Even as the Modi government is hard-selling its “Make in India” mission, a PSU from the prime minister’s home state has put a spoke in the wheels of domestic manufacturers of solar power modules. Inviting tenders for the development of an 80 mega watt (MW) plant at the Charanka solar park in Gujarat’s Patan district, Gujarat Industries Power Company (GIPCL) has added a rider: The bidders must supply modules that have a 25-year insurance cover.
And none of the domestic or foreign insurance players has so far agreed to give such a wide cover to the domestic solar developers. According to industry sources, GIPCL’s policy, if enforced and emulated by other utilities, would pave the way for Chinese module makers to entrench their already strong presence in the Indian market, leaving the domestic firms high and dry. With a substantial capacity base of more than 75 GW and a conducive rating system, it is relatively easier for Chinese firms to get the 25-year insurance cover.
Since the solar manufacturing industry is still struggling to grow in India, an insurance framework exclusively for domestic modules has not been formulated yet. Sasi Kumar Adidamu, chief technical officer at Bajaj Allianz, said even globally, there are very few insurance/reinsurance players who offer such a cover and have the required expertise to evaluate the risks specific to the solar modules.
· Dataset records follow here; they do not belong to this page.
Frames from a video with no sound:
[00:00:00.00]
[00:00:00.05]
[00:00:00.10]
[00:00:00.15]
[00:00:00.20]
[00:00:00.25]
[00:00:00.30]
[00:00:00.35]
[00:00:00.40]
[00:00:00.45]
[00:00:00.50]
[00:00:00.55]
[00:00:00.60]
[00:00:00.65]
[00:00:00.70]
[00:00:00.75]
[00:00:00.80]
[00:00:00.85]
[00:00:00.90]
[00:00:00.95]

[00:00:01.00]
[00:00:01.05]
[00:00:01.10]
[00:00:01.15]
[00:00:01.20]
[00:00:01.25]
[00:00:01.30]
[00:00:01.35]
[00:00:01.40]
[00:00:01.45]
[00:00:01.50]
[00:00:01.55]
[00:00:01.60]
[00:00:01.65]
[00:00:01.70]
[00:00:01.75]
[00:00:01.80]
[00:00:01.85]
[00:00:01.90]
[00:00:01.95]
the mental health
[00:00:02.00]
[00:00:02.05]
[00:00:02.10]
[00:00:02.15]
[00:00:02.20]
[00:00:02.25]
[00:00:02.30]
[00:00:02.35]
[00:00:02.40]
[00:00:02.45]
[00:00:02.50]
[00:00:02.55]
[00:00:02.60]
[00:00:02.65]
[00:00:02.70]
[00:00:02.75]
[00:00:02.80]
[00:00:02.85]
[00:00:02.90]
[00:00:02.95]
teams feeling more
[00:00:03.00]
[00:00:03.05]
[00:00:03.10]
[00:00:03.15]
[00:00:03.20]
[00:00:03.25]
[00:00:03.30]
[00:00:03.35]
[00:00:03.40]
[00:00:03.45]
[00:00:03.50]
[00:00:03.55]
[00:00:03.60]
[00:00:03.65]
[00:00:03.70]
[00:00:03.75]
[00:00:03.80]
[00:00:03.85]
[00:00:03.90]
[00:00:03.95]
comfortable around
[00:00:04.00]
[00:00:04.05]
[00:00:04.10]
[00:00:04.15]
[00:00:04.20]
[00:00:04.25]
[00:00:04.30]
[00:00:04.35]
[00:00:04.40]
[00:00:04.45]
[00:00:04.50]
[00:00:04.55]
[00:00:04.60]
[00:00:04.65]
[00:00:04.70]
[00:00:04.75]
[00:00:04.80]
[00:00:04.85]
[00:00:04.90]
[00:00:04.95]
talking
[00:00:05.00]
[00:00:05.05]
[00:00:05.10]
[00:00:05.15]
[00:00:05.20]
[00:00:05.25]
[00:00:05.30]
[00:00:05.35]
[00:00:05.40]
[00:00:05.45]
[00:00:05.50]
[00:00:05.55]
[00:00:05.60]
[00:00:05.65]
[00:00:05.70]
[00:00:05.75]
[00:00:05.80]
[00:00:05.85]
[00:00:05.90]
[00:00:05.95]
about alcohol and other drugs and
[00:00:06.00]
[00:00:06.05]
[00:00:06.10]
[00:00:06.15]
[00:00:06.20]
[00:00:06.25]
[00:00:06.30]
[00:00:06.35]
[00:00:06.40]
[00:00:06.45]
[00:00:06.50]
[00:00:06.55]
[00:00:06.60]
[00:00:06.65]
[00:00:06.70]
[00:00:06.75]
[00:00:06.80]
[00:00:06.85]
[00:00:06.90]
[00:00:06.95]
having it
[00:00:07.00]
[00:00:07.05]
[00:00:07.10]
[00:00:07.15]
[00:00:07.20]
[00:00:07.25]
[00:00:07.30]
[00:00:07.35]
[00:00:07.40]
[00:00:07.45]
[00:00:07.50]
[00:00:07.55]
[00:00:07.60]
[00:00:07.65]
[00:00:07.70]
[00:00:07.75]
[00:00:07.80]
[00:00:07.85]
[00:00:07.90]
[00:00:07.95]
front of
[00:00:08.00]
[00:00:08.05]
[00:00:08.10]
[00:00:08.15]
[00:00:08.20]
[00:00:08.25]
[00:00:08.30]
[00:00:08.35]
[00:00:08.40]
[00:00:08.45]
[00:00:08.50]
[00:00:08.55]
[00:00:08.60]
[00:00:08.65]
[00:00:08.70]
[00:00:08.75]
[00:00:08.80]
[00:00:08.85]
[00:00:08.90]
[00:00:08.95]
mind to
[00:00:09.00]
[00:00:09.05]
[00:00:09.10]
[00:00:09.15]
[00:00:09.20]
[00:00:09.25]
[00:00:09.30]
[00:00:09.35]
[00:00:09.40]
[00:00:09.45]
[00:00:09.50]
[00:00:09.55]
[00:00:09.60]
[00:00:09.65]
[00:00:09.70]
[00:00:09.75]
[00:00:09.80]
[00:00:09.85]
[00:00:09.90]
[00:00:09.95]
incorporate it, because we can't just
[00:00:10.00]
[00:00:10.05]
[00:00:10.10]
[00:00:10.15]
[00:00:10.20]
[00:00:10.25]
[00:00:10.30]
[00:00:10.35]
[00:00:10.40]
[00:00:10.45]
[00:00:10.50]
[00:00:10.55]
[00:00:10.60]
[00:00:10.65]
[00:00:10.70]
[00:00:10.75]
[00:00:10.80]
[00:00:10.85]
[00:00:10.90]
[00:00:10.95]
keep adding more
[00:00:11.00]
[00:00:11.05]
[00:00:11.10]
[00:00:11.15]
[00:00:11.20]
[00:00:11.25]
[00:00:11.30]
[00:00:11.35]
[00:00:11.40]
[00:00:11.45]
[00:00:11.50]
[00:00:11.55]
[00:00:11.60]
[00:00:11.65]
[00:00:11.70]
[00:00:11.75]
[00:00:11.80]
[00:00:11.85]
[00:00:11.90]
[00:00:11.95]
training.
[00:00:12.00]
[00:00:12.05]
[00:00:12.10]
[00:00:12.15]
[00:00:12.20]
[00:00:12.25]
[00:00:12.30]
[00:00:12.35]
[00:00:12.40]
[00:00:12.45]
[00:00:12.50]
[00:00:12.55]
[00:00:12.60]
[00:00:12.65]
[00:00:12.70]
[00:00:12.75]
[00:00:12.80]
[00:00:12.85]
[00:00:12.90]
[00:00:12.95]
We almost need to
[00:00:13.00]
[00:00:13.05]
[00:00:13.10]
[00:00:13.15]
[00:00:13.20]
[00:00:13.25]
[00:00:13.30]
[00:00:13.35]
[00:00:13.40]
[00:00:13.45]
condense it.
Even those firms who could provide such long-term cover to the solar industry would prefer to restrict the facility to established manufacturers with strong R&D foundations and track records, he added.
Tata Power Solar and Vikram Solar are the only two Indian solar equipment makers that are listed by Bloomberg BNEF as Tier-I PV module manufactures and could have met the GIPCL’s tender criteria. The state government-owned power utility has already named one Canadian and five Chinese companies as “acceptable vendors”. Industry sources told FE that insurance is usually not a must for solar modules.
Instead, the equipment manufacturers provide a warranty on their products, stating that the generation capacity of the products would not go below 90% of the initial level in 10 years and 80% in 25 years. Indian solar modules usually carry product warranties for 25-27 years.
“The policy shall be on the name of the owner (GIPCL). The premium, charges, recurring charges, any expenditure for the insurance policy shall be in the scope of bidder,” the GIPCL tender document said. Even after being told about such insurance schemes being not available in the country, the company was insisting on the insurance requirement, which has no precedent in India, according to source privy to the development. The person added that Indian module manufacturers had approached some domestic insurance companies and even a clutch of global players for the 25-year cover but to no avail.
GIPCL had won the bids for the 80 MW solar projects and signed power purchase agreements (PPAs) last year with the Solar Energy Corporation of India (SECI). According to analyst firm Mercom, the PPAs were signed at a fixed tariff of Rs 4.43/kWh. The projects are a part of the 590 MW Charanka solar park, spread across 5,384 acres.
Domestic solar module manufacturers have been facing tough times, especially after the World Trade Organization (WTO) ruling last year that went against India for favouring local manufacturers in its solar power programme.
Joy Saxena, executive director-finance at Vikram Solar, told FE the recent exemption of customs duty for equipment required for solar rooftop installations was also a dampener for the domestic players. The tax waiver would make imported modules, which are anyway 8-10% cheaper than its domestic counterparts, more attractive for developers. Solar panels worth $42 billion are expected to be imported by 2022. The situation could become more difficult for local manufacturers with government tenders shutting doors on them.